Cashing In On Low-Debt Companies

U.S. companies are sitting on a nice pile of cash these days, with more than $1.8 trillion on their books. But corporate America also has a Mount Everest of debt, a record $7.2 trillion. Too much debt, of course, can crush profits, and an increase in interest rates can make payments on that debt more expensive. That's why some investment pros are placing their bets on firms that not only have a stash of cash but also a dearth of debt.

Many economists believe higher interest rates aren't coming until next year, given the economy's shaky state. But some pros are getting ready now for a rate hike later. When rates rise, companies with relatively low levels of debt typically outperform firms with more leveraged balance sheets, says Russ Koesterich, head of investment strategy for scientific equities at BlackRock. Technology, energy and health care firms often have manageable debt levels and typically fare best, he adds, while utilities-which tend to have heavier debt loads-usually lag.

Companies with low debt also have more flexibility to use their cash for share buybacks or dividend increases, notes Eric Ende, comanager of the FPA Perennial fund. "Leverage can be really unpleasant when it doesn't work," Ende says. And when rates rise, low-debt companies will be able to expand their businesses at the expense of their indebted rivals. For example, Varian Medical Systems, which makes radiation machines to treat cancer, has hardly any debt. So higher interest rates won't take a bite out of profits, and the company can focus on expanding its 60 percent global market share.

Investors are already rethinking their exposure to risk-especially with the market's recent volatility, says Koesterich. He figures higher-quality, low-debt companies will take the lead when rate hikes get closer to becoming a reality. Of course, firms with low debt can still be duds if they aren't growing their businesses. And in a slow-growth environment where the economic pie isn't expanding, the best bets might be stocks that have the dual advantage of low debt and growing market share, such as Apple (AAPL) and electronics retailer hhgregg, says Samuel Dedio, a fund manager with Artio Global Investors.

Hold the Debt, Please

With clean balance sheets, these firms could do well even if rates rise.

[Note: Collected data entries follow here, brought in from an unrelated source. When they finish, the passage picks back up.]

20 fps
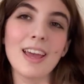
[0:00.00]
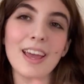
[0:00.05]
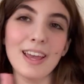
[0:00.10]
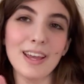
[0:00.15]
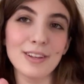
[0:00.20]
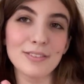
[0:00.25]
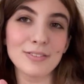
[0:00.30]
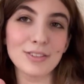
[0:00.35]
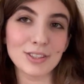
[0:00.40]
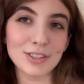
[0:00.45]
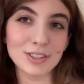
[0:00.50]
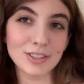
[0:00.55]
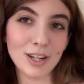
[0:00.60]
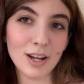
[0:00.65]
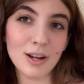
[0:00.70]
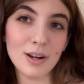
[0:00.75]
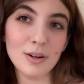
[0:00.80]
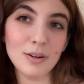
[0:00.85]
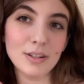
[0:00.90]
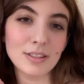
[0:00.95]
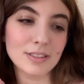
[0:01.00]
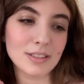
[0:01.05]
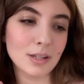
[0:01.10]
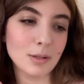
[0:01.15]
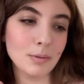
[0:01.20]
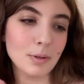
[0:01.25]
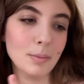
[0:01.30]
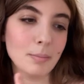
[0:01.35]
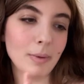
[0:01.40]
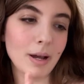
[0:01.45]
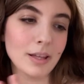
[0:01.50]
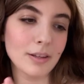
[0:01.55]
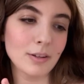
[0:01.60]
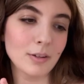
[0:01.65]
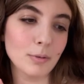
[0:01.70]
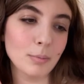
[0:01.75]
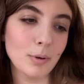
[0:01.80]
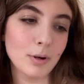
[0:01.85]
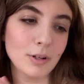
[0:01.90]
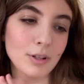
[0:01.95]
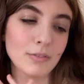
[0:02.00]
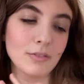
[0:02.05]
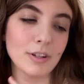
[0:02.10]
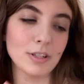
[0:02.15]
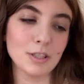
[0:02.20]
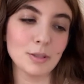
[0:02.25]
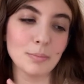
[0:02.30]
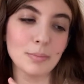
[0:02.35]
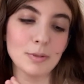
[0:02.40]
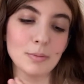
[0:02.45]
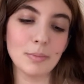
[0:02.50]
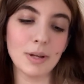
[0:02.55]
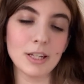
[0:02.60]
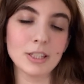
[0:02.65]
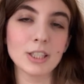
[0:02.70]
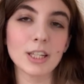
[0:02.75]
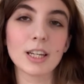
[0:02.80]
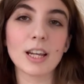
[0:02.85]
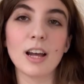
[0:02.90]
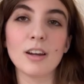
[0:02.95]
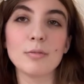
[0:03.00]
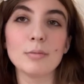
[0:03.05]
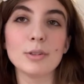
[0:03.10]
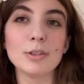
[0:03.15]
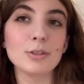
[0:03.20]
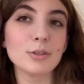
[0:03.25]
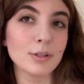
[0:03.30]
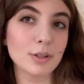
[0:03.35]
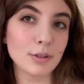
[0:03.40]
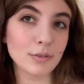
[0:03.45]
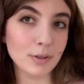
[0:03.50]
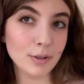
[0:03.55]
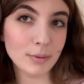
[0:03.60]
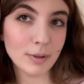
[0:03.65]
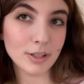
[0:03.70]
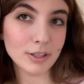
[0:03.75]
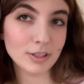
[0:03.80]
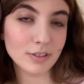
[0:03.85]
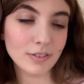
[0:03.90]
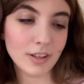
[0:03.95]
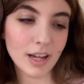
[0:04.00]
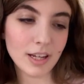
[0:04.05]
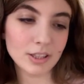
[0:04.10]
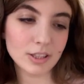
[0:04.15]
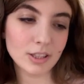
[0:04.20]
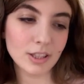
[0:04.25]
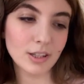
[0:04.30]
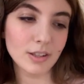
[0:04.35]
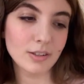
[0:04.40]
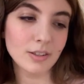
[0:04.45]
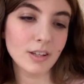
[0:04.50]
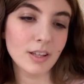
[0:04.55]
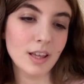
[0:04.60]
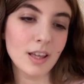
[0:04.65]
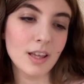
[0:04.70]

And for show is going to be My Little Pony Friendship is Magic. I've been doing a rewatch of that show.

C.H. Robinson Worldwide (CHRW)
This provider of transport and logistics services can expand and contract with the economy and still maintain profit margins, says Robert McIver, comanager of the Jensen Portfolio fund.

Varian Medical Systems (VAR)
The company, which makes radiation machines to treat cancer, generates high returns on capital and has good growth prospects, says Ende.

Hhgregg (HGG)
This smaller rival of Best Buy is opening stores at a rapid clip. Its debt is also "quite manageable," says Dedio.